YOUR INSTRUCTIONS: Below are entries. Give back exactly the lines from the one containing "Video frames at" through the one containing "Transcript: Science does", inclusive, without the pictures.

RECORDS FOR THE TASK:

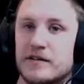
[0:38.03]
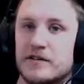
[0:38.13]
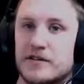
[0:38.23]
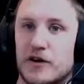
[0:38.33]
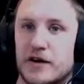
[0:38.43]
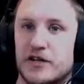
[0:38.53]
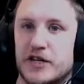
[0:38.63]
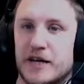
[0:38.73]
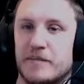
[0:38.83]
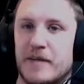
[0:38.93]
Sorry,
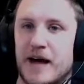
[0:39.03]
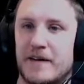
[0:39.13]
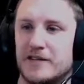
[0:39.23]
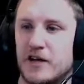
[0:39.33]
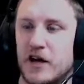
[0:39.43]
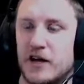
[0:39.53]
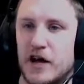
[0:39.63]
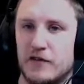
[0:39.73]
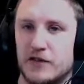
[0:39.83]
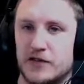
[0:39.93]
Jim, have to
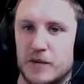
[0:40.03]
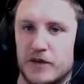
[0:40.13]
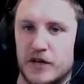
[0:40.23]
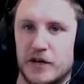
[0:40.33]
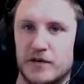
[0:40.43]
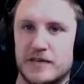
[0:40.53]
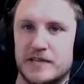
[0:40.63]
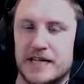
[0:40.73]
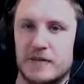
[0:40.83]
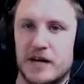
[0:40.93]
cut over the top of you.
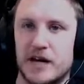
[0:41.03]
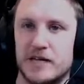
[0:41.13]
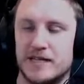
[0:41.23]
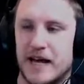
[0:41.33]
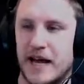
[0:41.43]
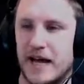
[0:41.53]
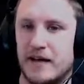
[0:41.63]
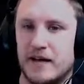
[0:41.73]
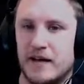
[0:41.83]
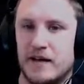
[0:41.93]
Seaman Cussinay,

---

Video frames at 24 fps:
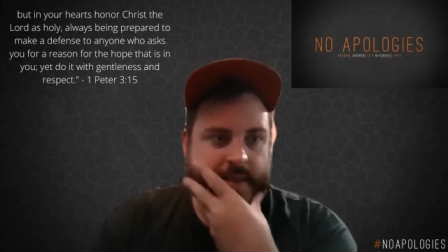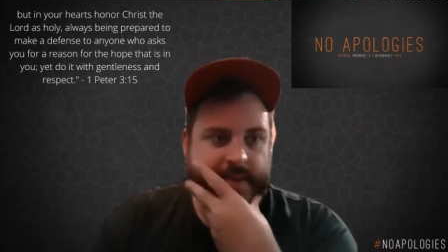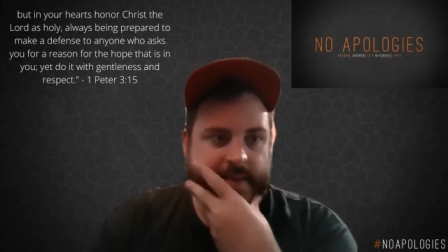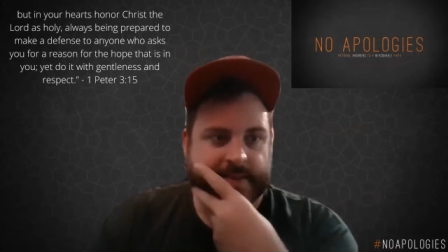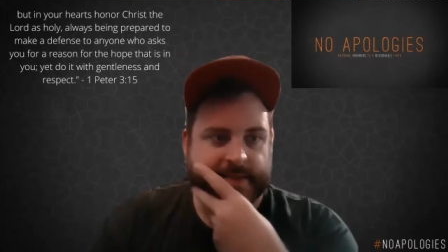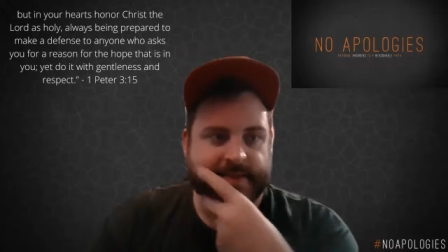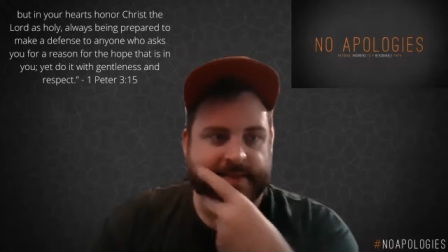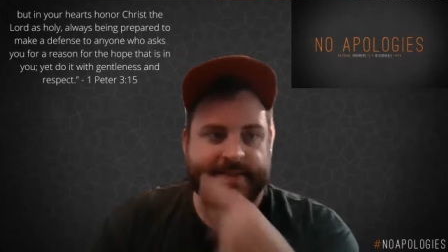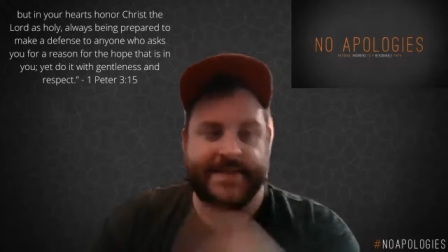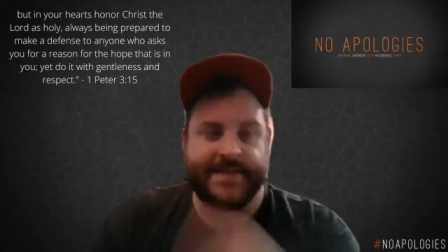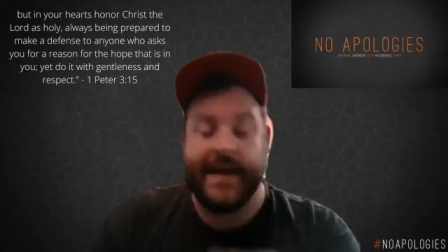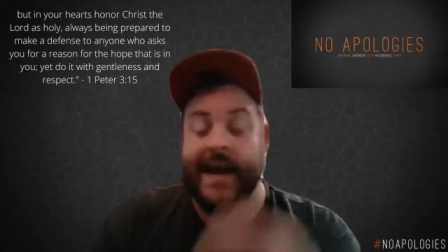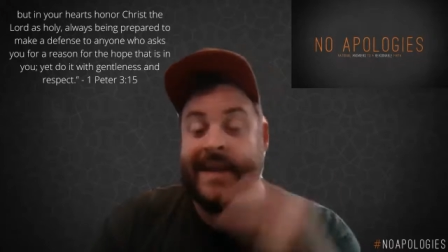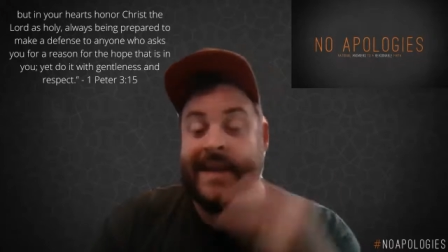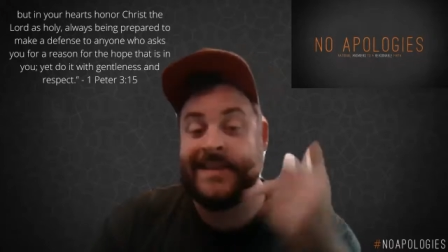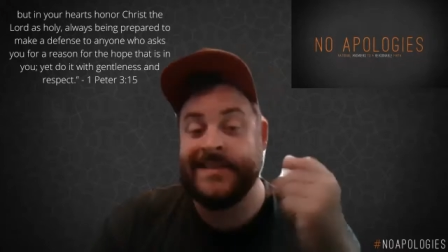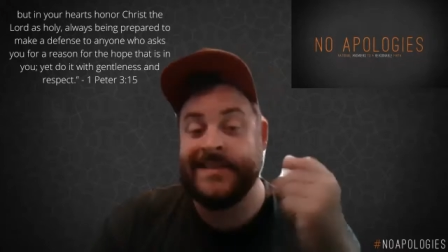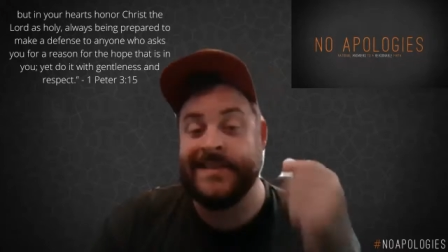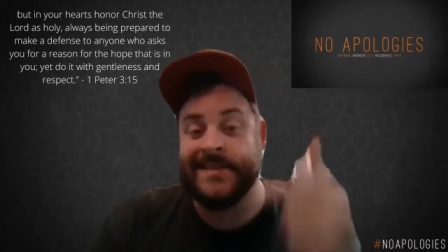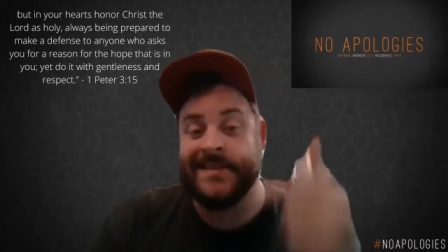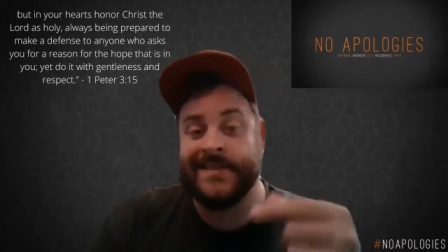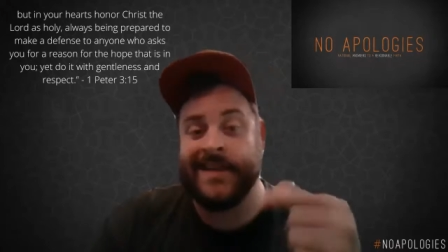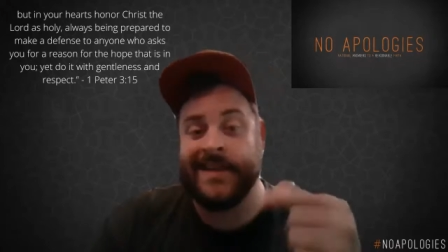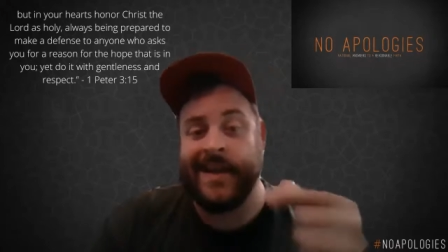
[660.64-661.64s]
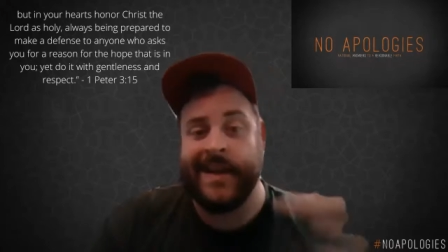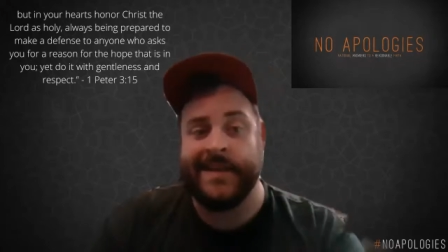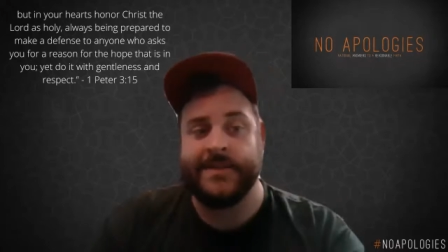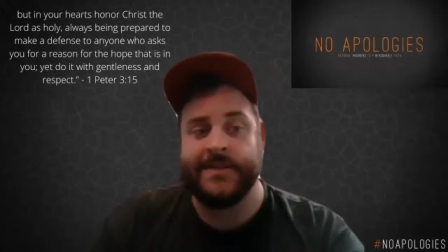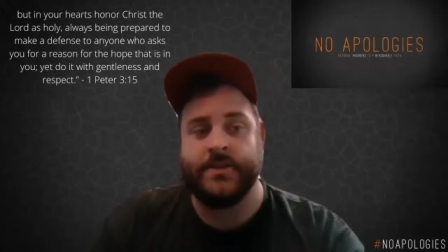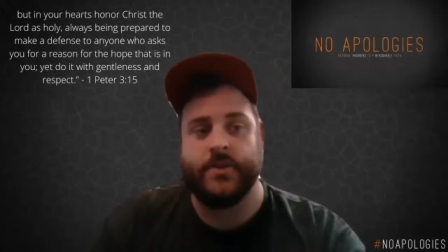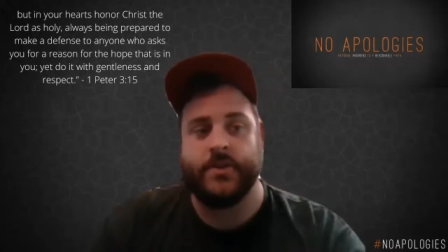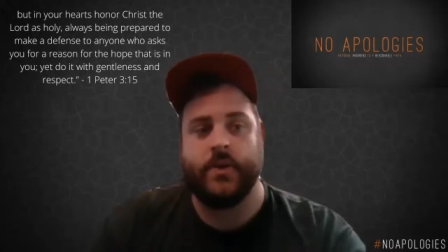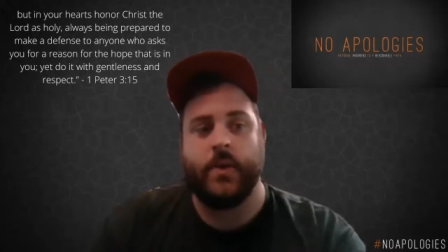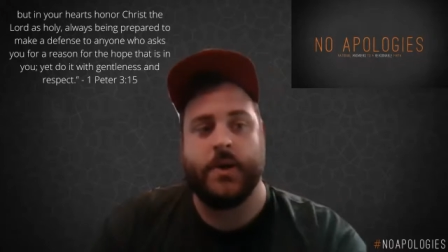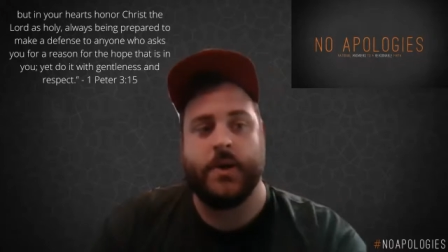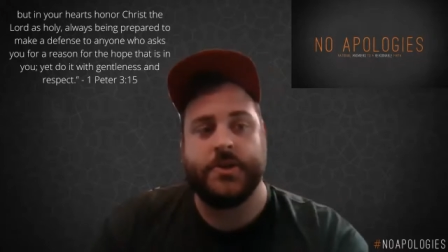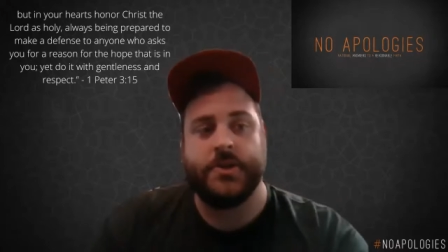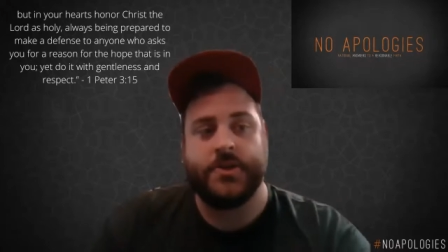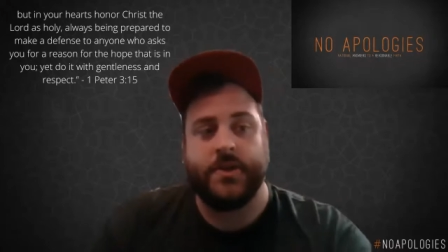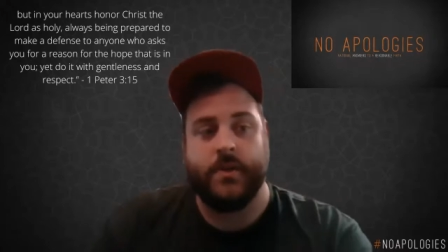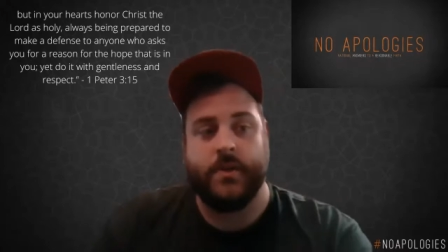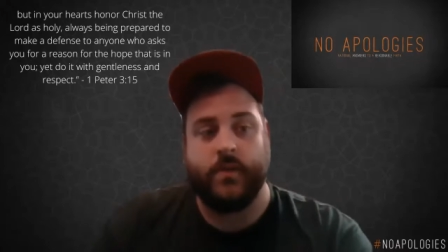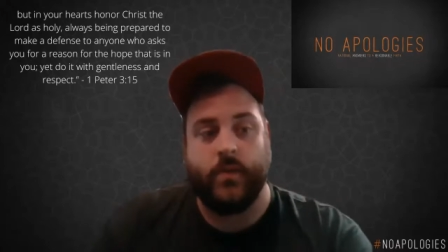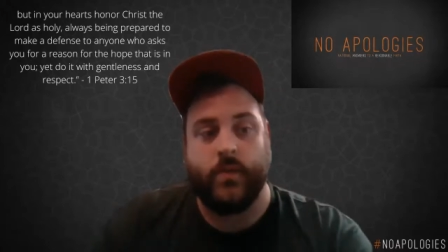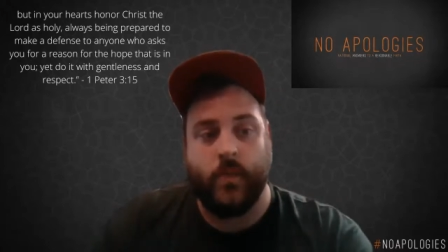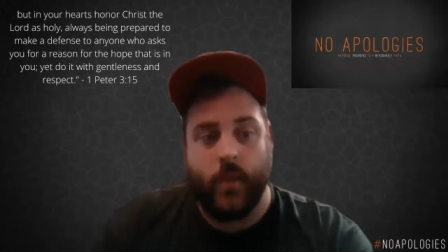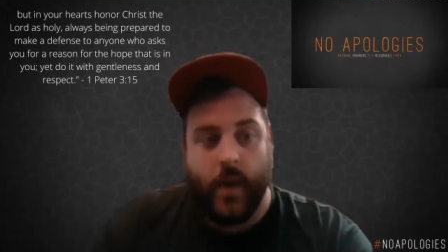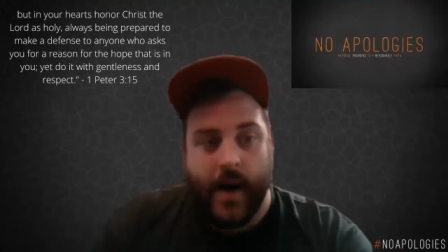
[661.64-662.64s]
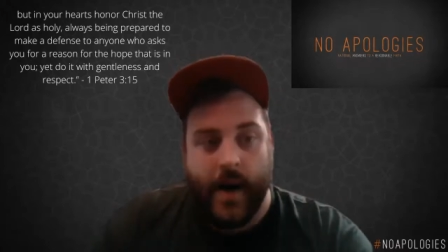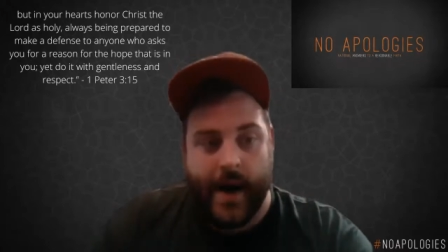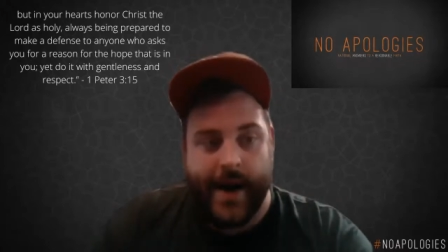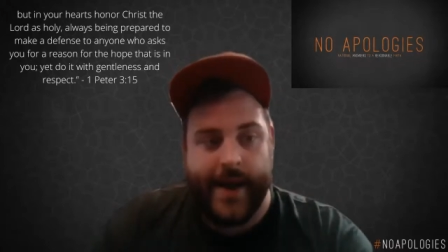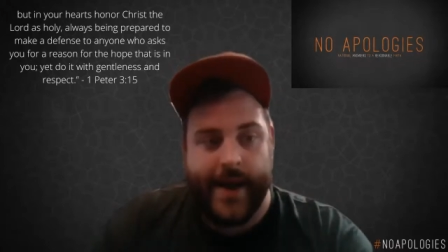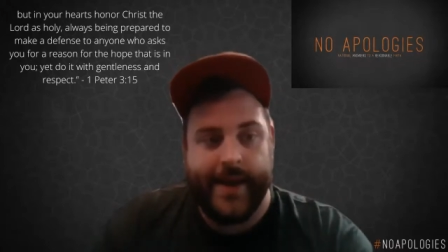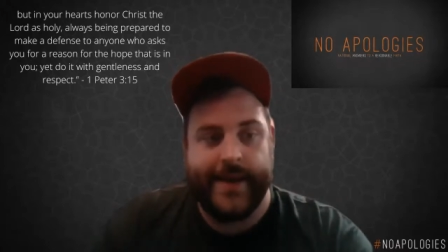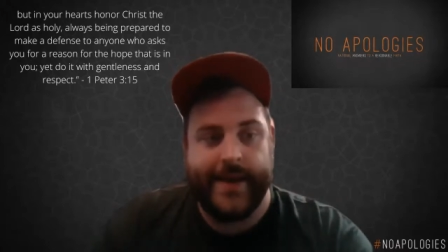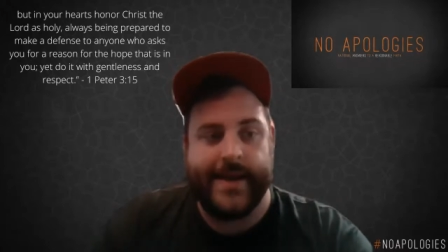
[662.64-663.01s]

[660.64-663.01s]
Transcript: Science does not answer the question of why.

WRITTEN RESPONSE:
Video frames at 24 fps:
[660.64-661.64s]
[661.64-662.64s]
[662.64-663.01s]

[660.64-663.01s]
Transcript: Science does not answer the question of why.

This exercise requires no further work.